### PROBLEM
Extract the stretch of lines that starts at the line with "(1.07 s to 2.13 s)" and ends at the last line of the data below. Give it exactly, without pictures.

### GIVEN RECORDS
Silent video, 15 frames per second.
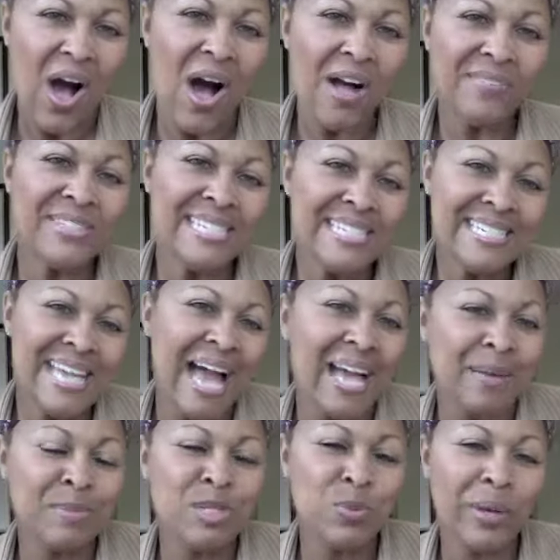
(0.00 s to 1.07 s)

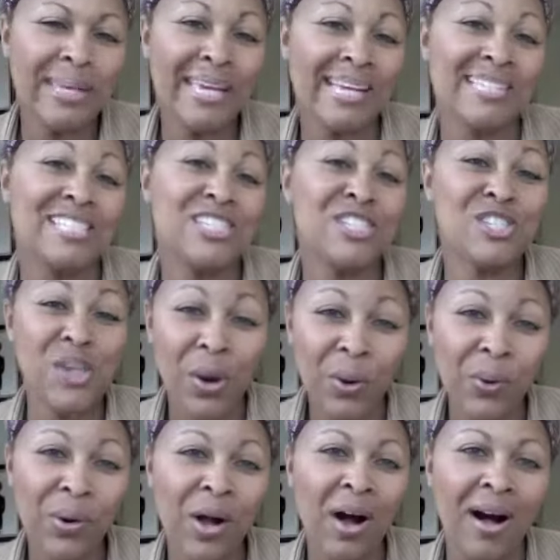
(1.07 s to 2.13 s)
Oftentimes we get
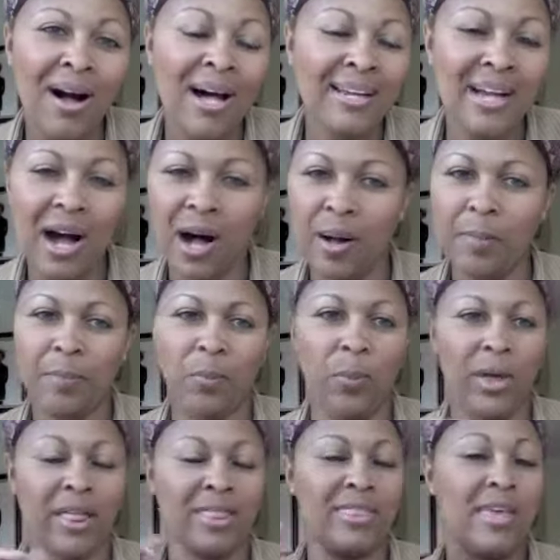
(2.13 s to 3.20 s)
so caught up
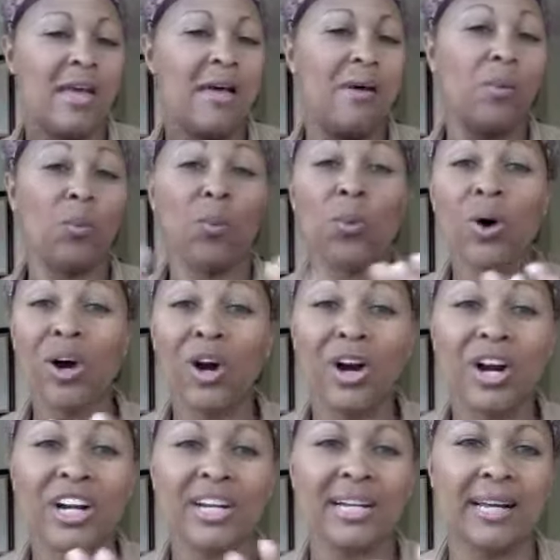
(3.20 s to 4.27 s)
with
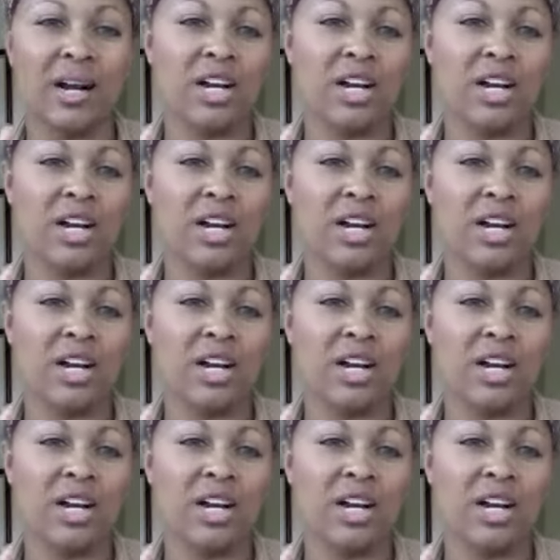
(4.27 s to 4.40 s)
work,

### RESULT OF THIS EXERCISE
(1.07 s to 2.13 s)
Oftentimes we get
(2.13 s to 3.20 s)
so caught up
(3.20 s to 4.27 s)
with
(4.27 s to 4.40 s)
work,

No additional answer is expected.